Cheney's Heart Is Deemed Stable
Checkup Finds No Problems
Associated Press
Sunday, July 2, 2006; Page A07
Vice President Cheney's high-tech pacemaker is working properly and has not been activated by any irregular heartbeats, according to his annual physical yesterday, which showed that his overall heart condition was stable.
The 65-year-old Cheney has a long history of heart ailments. He went to George Washington University Hospital for the electrocardiogram and imaging to check on repaired aneurysms on the back of his knees, his spokeswoman said.
Doctors also checked the condition of an implantable cardioverter defibrillator that was placed in his chest in June 2001.
Cheney has had four heart attacks; the first in 1978, when he was 37, and the fourth on Nov. 22, 2000, after the election that made George W. Bush president.
"The vice president's cardiac status remains stable, his ICD is functioning properly and has not treated any arrhythmia," or irregular heartbeat, said a statement from his spokeswoman, Lea Anne McBride.
Cheney will have a stress test on a treadmill in the fall as part of a comprehensive cardiac evaluation.
Bernadette Aulivola, a vascular surgeon at Loyola University Health System in suburban Chicago, said it was a good sign that Cheney's defibrillator had not been activated since it was last checked.
"If he had had an irregular heartbeat, the ICD would have kicked in," Aulivola said.

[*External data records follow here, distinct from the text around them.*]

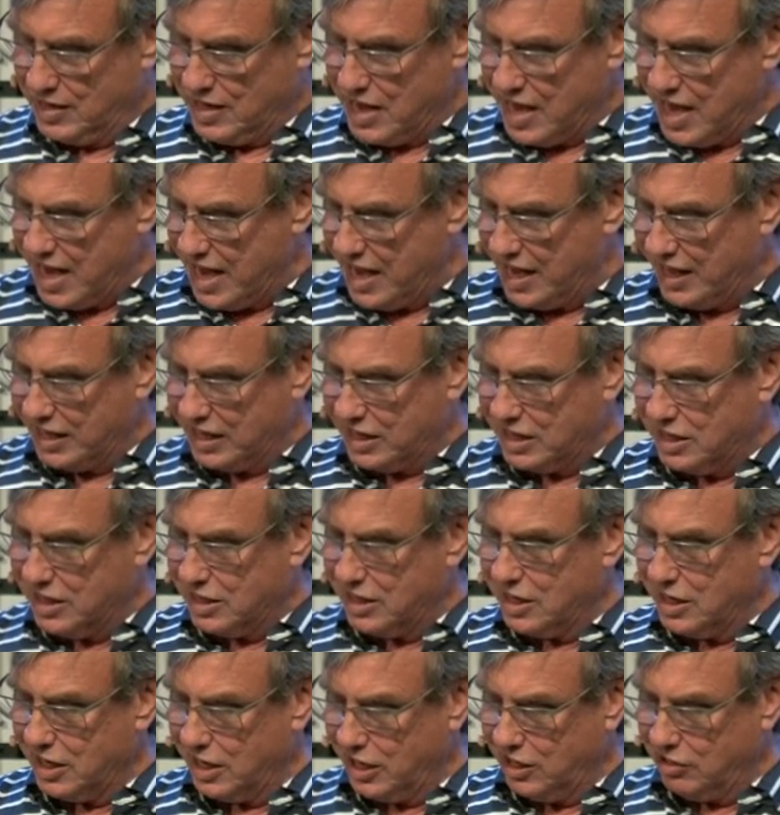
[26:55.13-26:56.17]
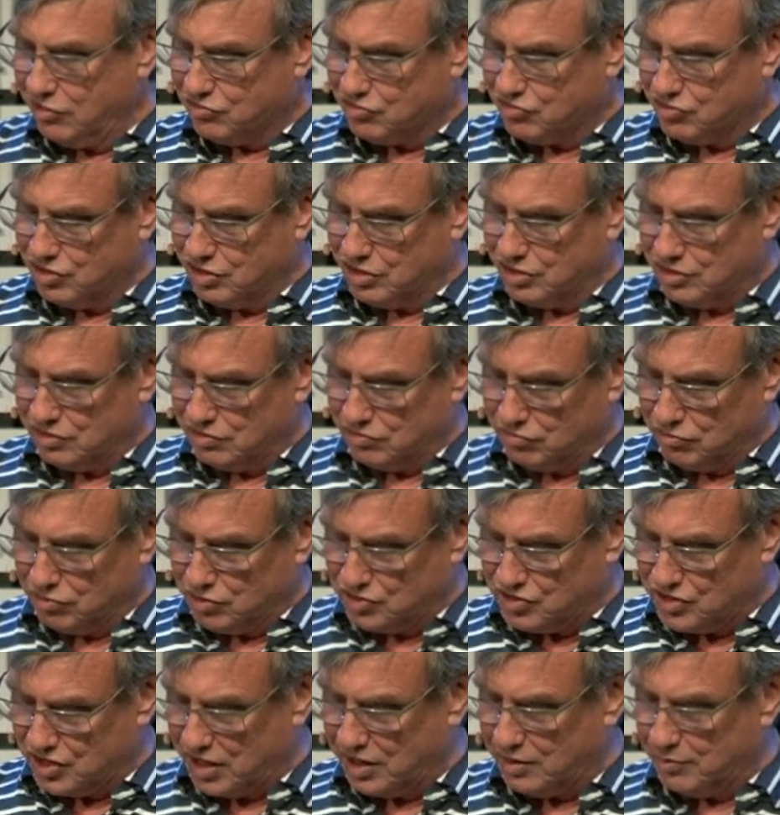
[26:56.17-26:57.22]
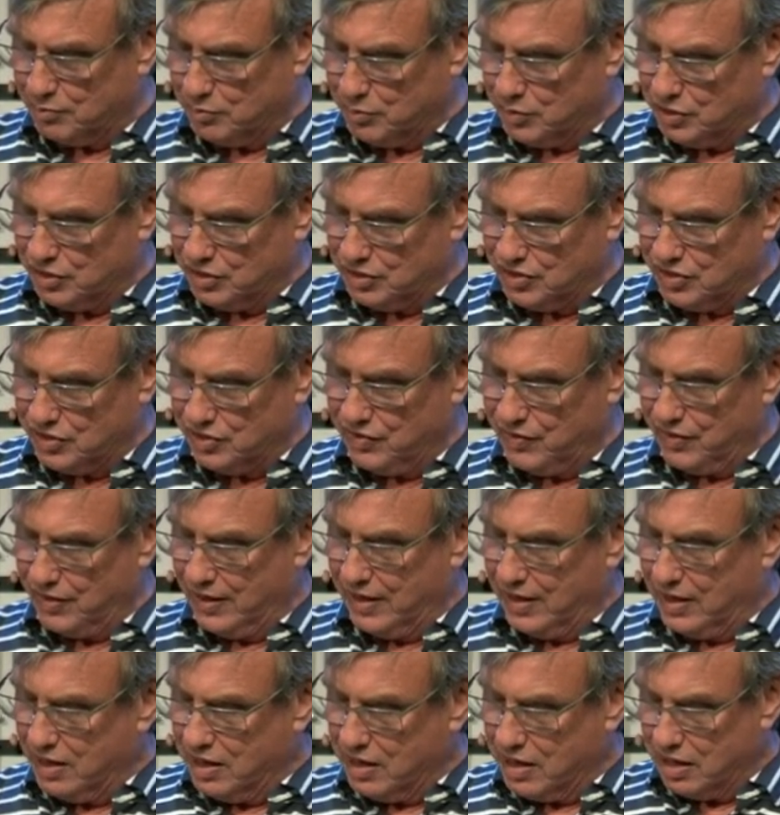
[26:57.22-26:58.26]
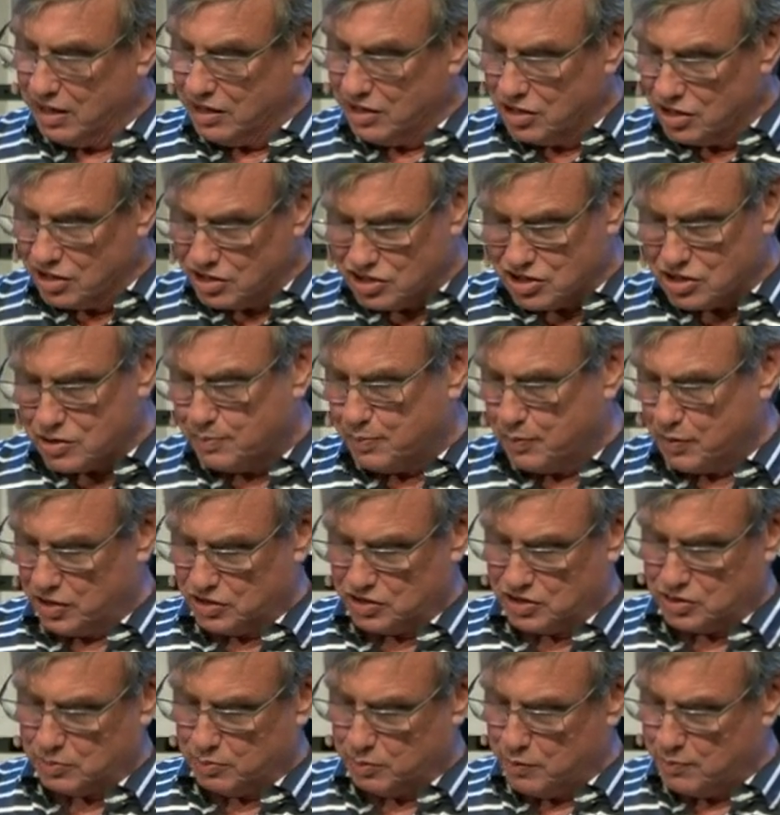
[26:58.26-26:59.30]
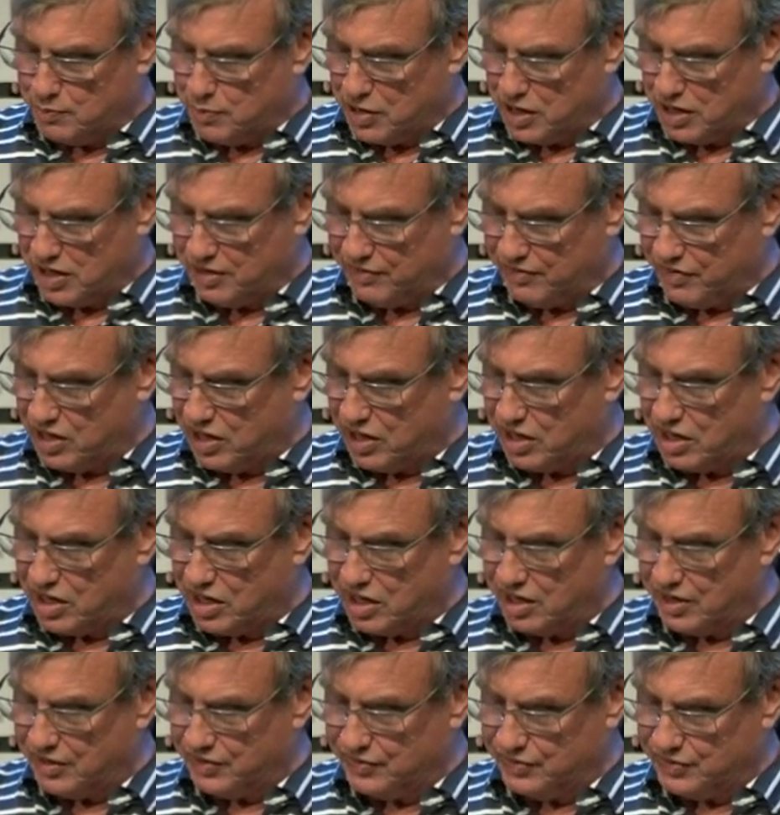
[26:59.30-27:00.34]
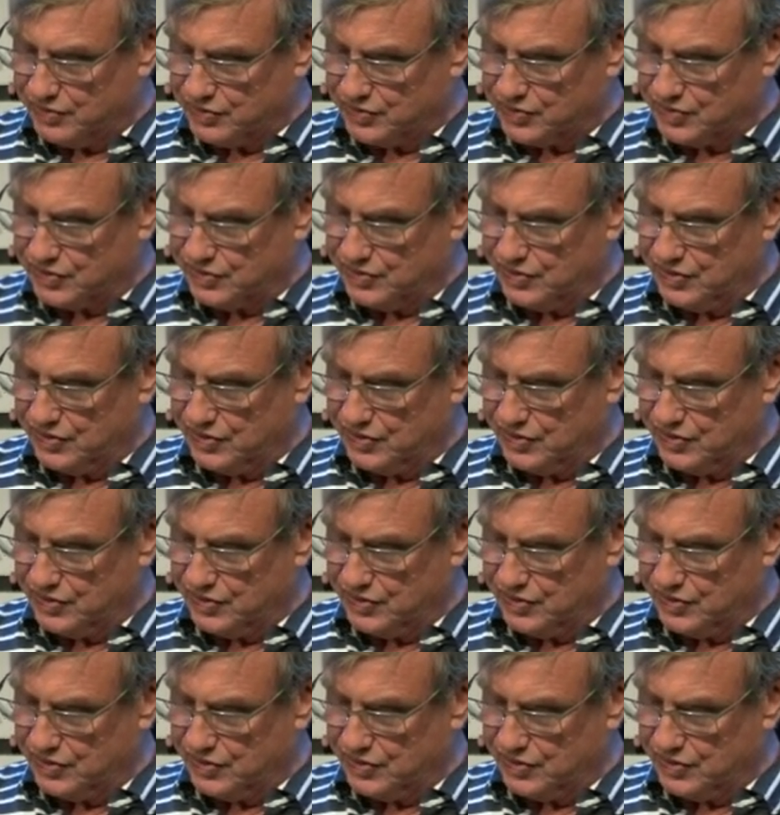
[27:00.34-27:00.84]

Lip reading: Anger, hatred, and resentment are not supposed to be part of our lives.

The physical did not slow Cheney's pace. His schedule for the rest of yesterday: flying to Florida for the launch, now delayed, of the shuttle Discovery from the Kennedy Space Center; and heading for the Pepsi 400 at the Daytona International Speedway.
In addition to the four heart attacks, the vice president has had quadruple bypass surgery and two artery-clearing angioplasties.
In September, he had six hours of surgery on his legs to repair a kind of aneurysm, a ballooning weak spot in an artery that can burst if left untreated. Cheney had flexible stent grafts put in his knee arteries. Fully opened stents keep the rushing blood from touching the weakened artery walls.
"The stent grafts used to treat the popliteal artery aneurysms are wide open," McBride said.
That means the blood flow is normal and the grafts have not clogged, Aulivola said. Patients who have had this kind of surgery typically get intermittent checkups, often once a year, Aulivola said.